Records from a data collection
──────
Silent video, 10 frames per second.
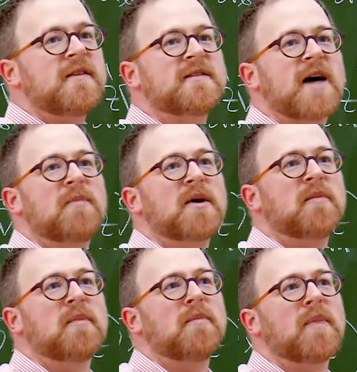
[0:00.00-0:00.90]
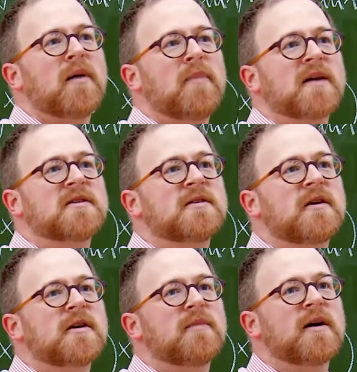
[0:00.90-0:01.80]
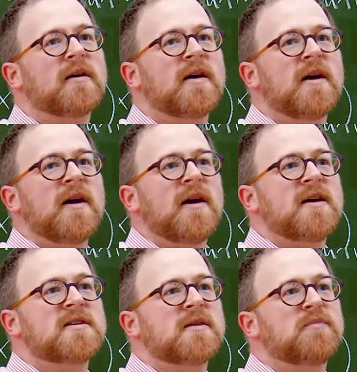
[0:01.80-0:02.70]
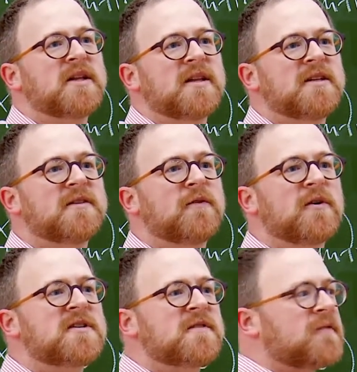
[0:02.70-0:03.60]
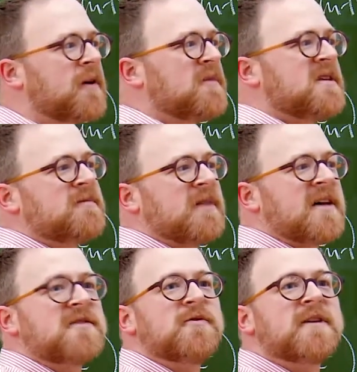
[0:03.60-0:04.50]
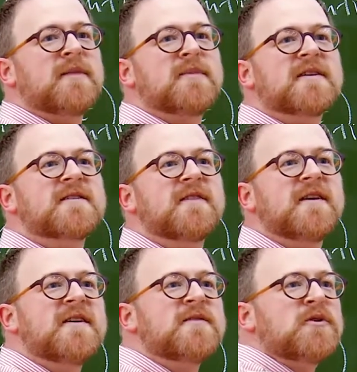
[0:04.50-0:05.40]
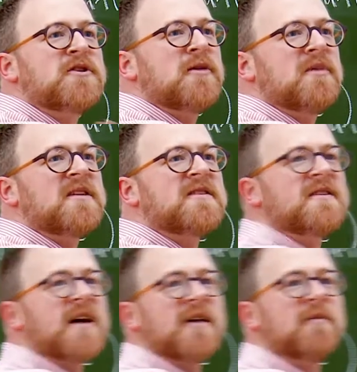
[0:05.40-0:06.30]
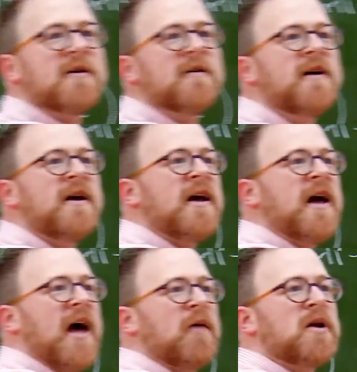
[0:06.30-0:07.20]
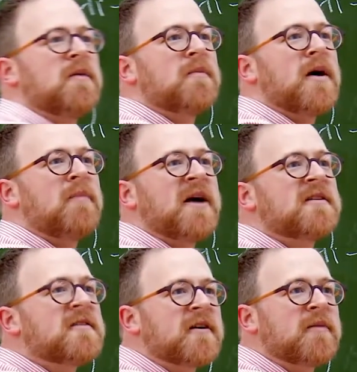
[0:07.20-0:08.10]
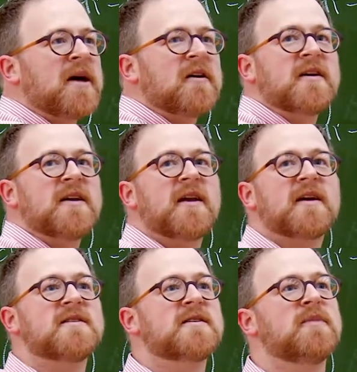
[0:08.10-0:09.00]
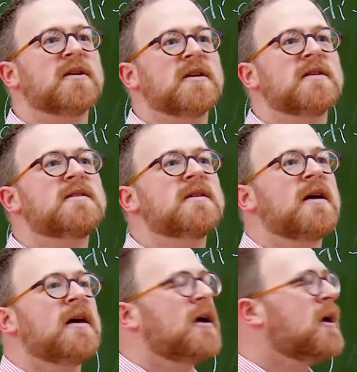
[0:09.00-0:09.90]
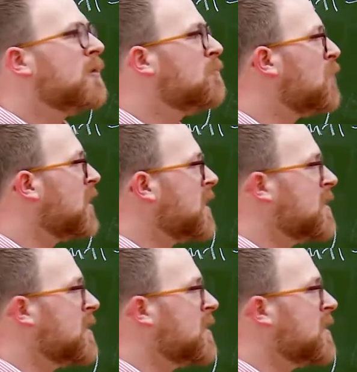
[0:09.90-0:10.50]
the topic I'm about to talk about is completely divorced from these last two topics, right? These were turbulence and dynamo, and what I'm about to talk about are kinetic instabilities. But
──────
What is required: What is needed is an exact copy of the lines from the one containing "[0:00.90-0:01.80]" through the last line of the records, with every picture left out.

Result:
[0:00.90-0:01.80]
[0:01.80-0:02.70]
[0:02.70-0:03.60]
[0:03.60-0:04.50]
[0:04.50-0:05.40]
[0:05.40-0:06.30]
[0:06.30-0:07.20]
[0:07.20-0:08.10]
[0:08.10-0:09.00]
[0:09.00-0:09.90]
[0:09.90-0:10.50]
the topic I'm about to talk about is completely divorced from these last two topics, right? These were turbulence and dynamo, and what I'm about to talk about are kinetic instabilities. But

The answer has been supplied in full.